While many small institutions see the largest banks as their top competitive threat, Moynihan insisted that should not be the case.
"There’s been a lot of talk about the differences between big and small banks, but in reality there is no division in our industry,” he said. “The division is between those that are inside the [regulatory] tent and those that are outside.”
Noting that fintechs have not been through an economic downturn, he said it is up to banks to create the best products and services and work together to make the payments system even faster and more secure so that consumers have no reason to go outside the banking system.
“The more that consumers do with our regulated brethren, the better we will be able to live up to our purpose, which is to serve [consumers’] needs,” he said.
Moynihan's comments came during a wide-ranging speech and question-and-answer session at the Consumer Bankers Association's annual conference in National Harbor, Md.
Moynihan's message of intra-industry cooperation extended to the recent regulatory relief bill enacted by Congress last year. Though that only helped institutions with less than $250 billion in assets, Moynihan said it was perfectly "rational" for such institutions to be freed from resolution planning and stress testing because they aren't as complex as the largest institutions.

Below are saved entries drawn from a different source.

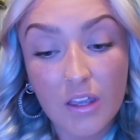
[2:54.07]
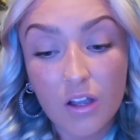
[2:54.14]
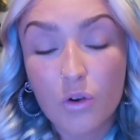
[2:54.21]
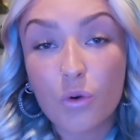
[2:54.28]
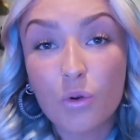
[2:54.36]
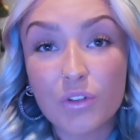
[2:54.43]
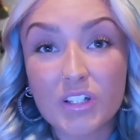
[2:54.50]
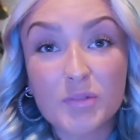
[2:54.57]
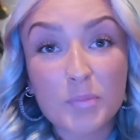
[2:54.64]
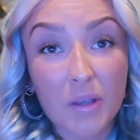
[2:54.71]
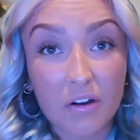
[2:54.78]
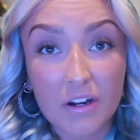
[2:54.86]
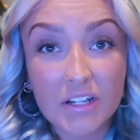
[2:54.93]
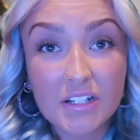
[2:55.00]
a cool
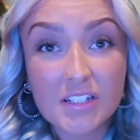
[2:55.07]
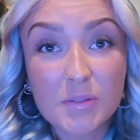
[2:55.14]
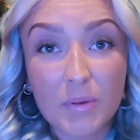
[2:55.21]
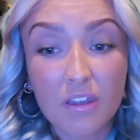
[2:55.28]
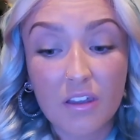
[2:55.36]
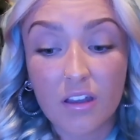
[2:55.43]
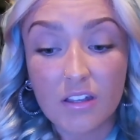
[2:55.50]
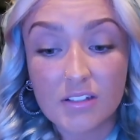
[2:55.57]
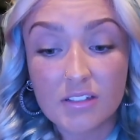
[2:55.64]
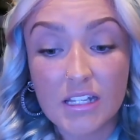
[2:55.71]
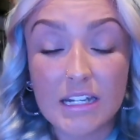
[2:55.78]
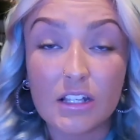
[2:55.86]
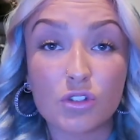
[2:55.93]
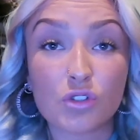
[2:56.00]
experience because
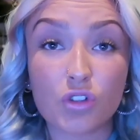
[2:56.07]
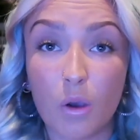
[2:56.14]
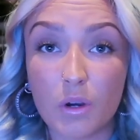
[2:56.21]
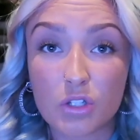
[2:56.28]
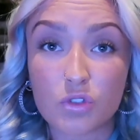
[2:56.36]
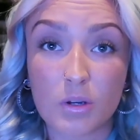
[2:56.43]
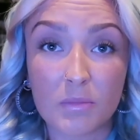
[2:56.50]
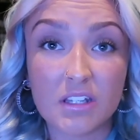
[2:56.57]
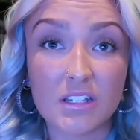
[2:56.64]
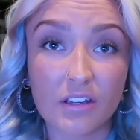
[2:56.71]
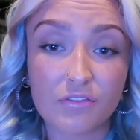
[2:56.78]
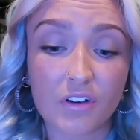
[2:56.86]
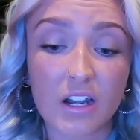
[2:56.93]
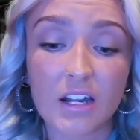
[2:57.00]
it is so extremely
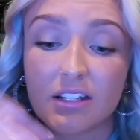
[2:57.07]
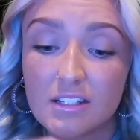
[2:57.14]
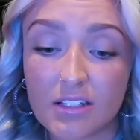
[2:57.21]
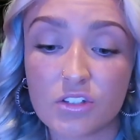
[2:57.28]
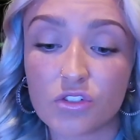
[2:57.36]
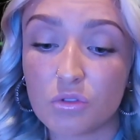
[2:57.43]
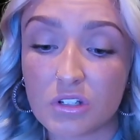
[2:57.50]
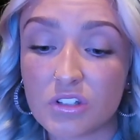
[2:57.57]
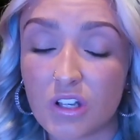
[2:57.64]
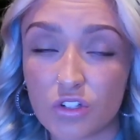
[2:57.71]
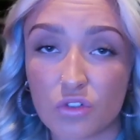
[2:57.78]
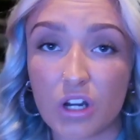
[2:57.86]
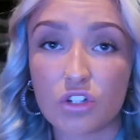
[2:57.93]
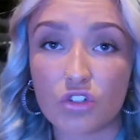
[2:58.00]
different and Disney is doing
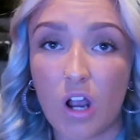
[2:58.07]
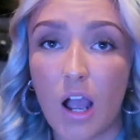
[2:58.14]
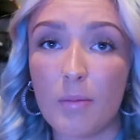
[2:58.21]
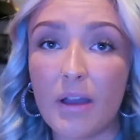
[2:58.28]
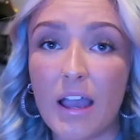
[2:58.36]
such a great job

He also said he was not surprised that BB&T and SunTrust agreed to merge to join the ranks of the systemically important banks. Though the merged entity will obviously be subject to more regulatory scrutiny than BB&T and SunTrust face as stand-alone companies, it will be more efficient.
“We are operating at an efficiency that is as good as it’s ever been, and that shows that scale helps,” Moynihan said.
Moynihan said he would particularly like to see more banks participating in Zelle and the Real Time Payments Network, two faster-payments systems developed by large banks.
Many small banks have long worried that signing up for The Clearing House’s real-time system will leave them at the mercy of larger banks, which will have the power to set prices. Last week The Clearing House announced new steps aimed at assuaging those concerns.
Moynihan didn’t address their reluctance to be part of the RTP, but on Zelle he said that the big banks that created it have pledged to operate Zelle “as a utility for the benefit of the whole industry.” Roughly 175 banks and credit unions are now part of the Zelle network, he said.
Moynihan defended Bank of America's decision to exit slower-growing markets in recent years and build branches in faster-growing urban areas.
Coming out of the financial crisis, BofA was under intense pressure to cut costs and believed that it couldn’t invest in some markets in ways it would have liked, he said. Over a period of years, it sold roughly 350 branches to smaller banks that “could use them to become stronger and better market participants.”
He pointed out that only two of those branches have been closed. He added that 30% of BofA’s branches are in low- and moderate-income communities.
On the bank’s initiative to add roughly 400 branches in new markets, including Pittsburgh, Denver, Indianapolis and Cincinnati, Moynihan said that it already has mortgage, credit card and commercial customers in those markets and needs branches to strengthen those relationships.
In commercial banking, in particular, “without branches, you can’t be effective,” he said.
Just before Moynihan took the stage Tuesday, BofA announced that it would commit $5 billion over the next five years to help low- and moderate-income consumers buy homes.
In the Q&A, Moynihan said that for many households, the biggest impediment to buying a home is coming up with money for a down payment. The new program will offer fixed-rate loans to qualified homebuyers with down payments as low as 3%.
“This, frankly, is for people whose parents may not be able to help them” buy homes, said Moynihan, adding that the program could help roughly 20,000 homebuyers. “It’s a responsible response to keep homeownership moving in the right direction.”